Mantan Bupati Lombok Tengah itu menolak pergantian nama Bandara Internasional Lombok. "sebaiknya nama bandara tidak perlu dirubah, tetap saja namanya BIL" ungkapnya di kediaman beliau di Prapen Selasa 19/11.
Kiprah Mamiq Ngoh dalam terwujudnya Bandara Internasional Lombok tak diragukan lagi. Melalui tangan besinya dia mampu membangun bandara yang sudah puluhan tahun tak bisa terlaksana akibat dari penolakan warga terutama dari kelompok yang menamakan dirinya Serikat Tani Indonesia itu.
Mamiq Ngoh saat itu Bupati Lombok Tengah bertekad untuk mewujudkan Bandara berkelas Internasional itu. Tekadnya yang bulat didukung oleh pihak aparat keamanan, membuat putra pertama H.L.Wirentanus Bupati Lombok Tengah kedua itu menggunakan segala macam cara untuk menghadapi penolakan keras tersebut, maka terbentuknya Tim 11. Tim ini bertugas untuk mengamankan lokasi tempat akan dibangunya bandara itu.

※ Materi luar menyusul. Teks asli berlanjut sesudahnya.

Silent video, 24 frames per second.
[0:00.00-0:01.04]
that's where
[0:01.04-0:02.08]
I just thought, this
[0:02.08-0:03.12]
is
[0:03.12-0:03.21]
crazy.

Tim 11 adalah orang orang pilihan yang berani dan tak gentar sedikitpun menghadapi intimidasi dari masyarakat yang menolak. Karena itu bentrokan kerap terjadi tidak hanya Tim 11 dengan masyarakat kontra bandara tetapi juga bentrokan kerap terjadi antara aparat keamanan dengan Serikat Tani. Darah pun kerap menetes di Bumi Tanak Awu.
Pemadangan mengerikan terlihat setiap kali melintas di jalan tersebut. Puluhan orang bersenjata pedang, tombak dan Keris berjaga jaga disekitar lokasi. Disatu sisi tim 11 juga selalu siaga dilokasi untuk berjaga proses pembangunannya.

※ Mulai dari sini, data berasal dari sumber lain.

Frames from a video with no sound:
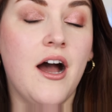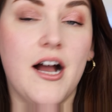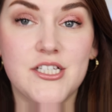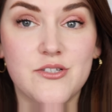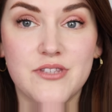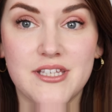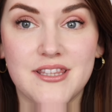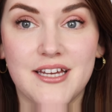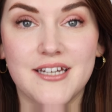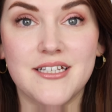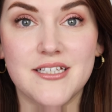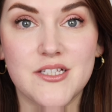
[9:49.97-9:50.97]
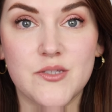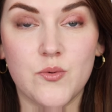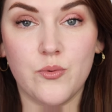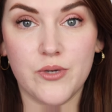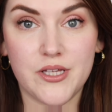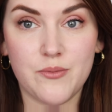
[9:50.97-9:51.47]
I do think that is
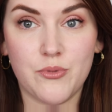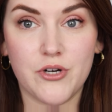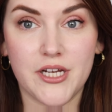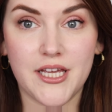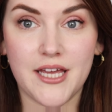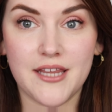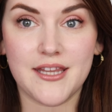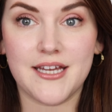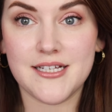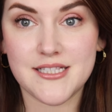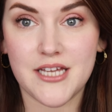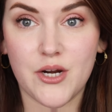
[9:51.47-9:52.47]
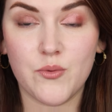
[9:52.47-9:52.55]
really pretty, and like I said,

Selain itu jalur spiritual juga ditempuh oleh H.L.Wiratmaja yakni dengan melakukan istighosah dan doa bersama anak yatim dan puluhan tuan guru di depan lahan bandara. Bukan itu saja puluhan Kepala Desa se Lombok Tengah dipimpin wabup H.L.Suprayatno alias Gde Drip juga mendatangi Kementerian Dalam Negeri dan Menhub untuk meminta dukungan terkait pembangunan BIL itu.

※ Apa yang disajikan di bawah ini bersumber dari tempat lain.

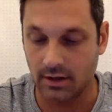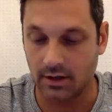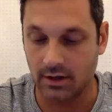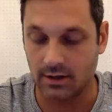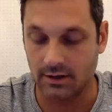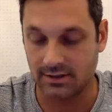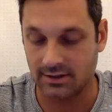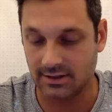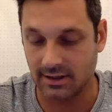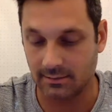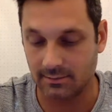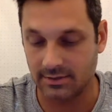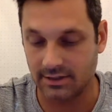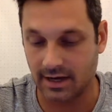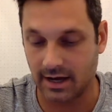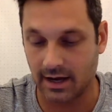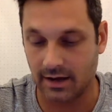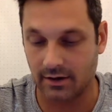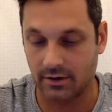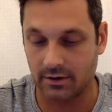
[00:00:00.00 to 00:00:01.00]
a
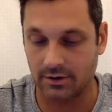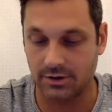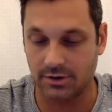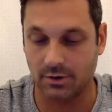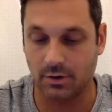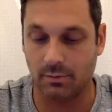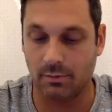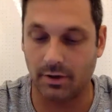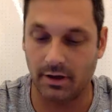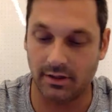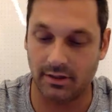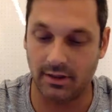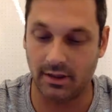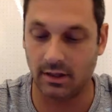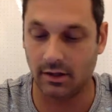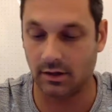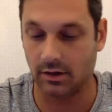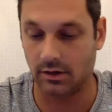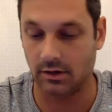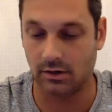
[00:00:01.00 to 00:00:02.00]
subtitle, so a
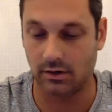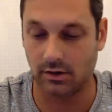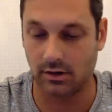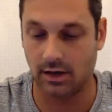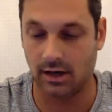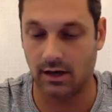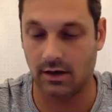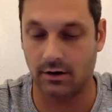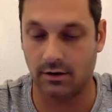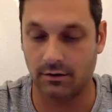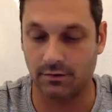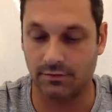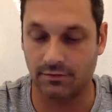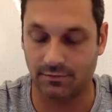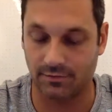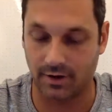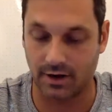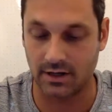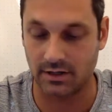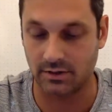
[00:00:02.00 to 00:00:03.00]
pithy little kind of
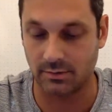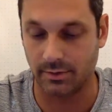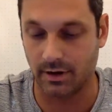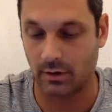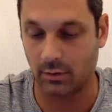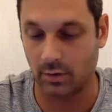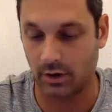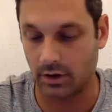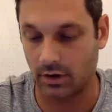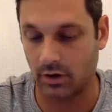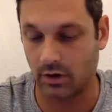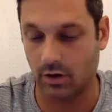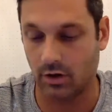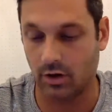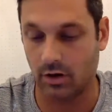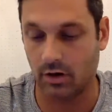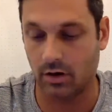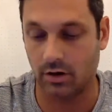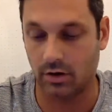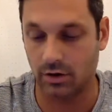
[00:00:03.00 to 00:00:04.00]
phrase about what
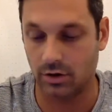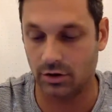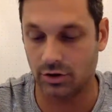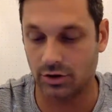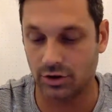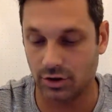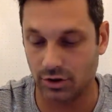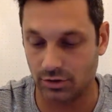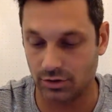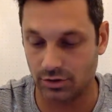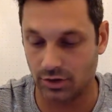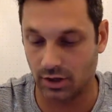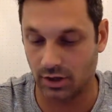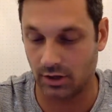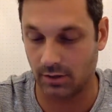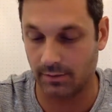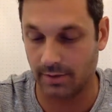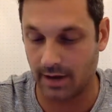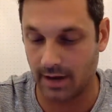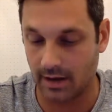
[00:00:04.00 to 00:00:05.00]
your show's
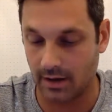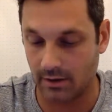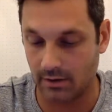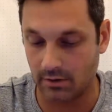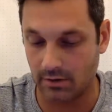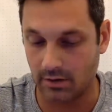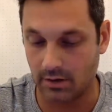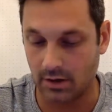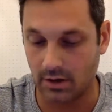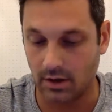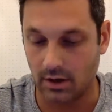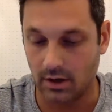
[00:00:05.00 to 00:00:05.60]
all about.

Berkat kerja kerasnya itu pembangunan bandara Internasional itu pun terwujud. Usai sudah masalah dengan kelompok SERTA setelah pemimpin SERTA ditangkap dan dijebloskan ke Bui karena melawan aparat keamanan. Namun persoalan baru muncul, Bandara selesai dibangun namun nama bandara kembali jadi polemik.
Bupati Lombok Tengah kemudian mengundang tokoh tokoh masyarakat dan tokoh agama, politisi dan akademisi untuk membahas masalah nama bandara di salah satu Hotel saat itu. Dalam bermusyawarah dan mufakat itu berbagai usulan muncul mulai dari Bandara Datu Tuan, Bandara Siledendeng, Bandara Tanak Awu sampai dengan nama tuan guru Lopanpun mengemuka, akan tetapi semua nama yang disodorkan itu ditolak karena dinilai tendensius dan kepentingan pribadi. Melalui perdebatan panjang akhirnya peserta musyawarah memutuskan nama Bandara Internasional Lombok karena dinilai lebih umum dan mengakomodir semua kepentingan. Maka setelah disepakati, Presiden SBY kemudian meresmikan bandar itu pada tanggal 1 bulan Nopember 2011.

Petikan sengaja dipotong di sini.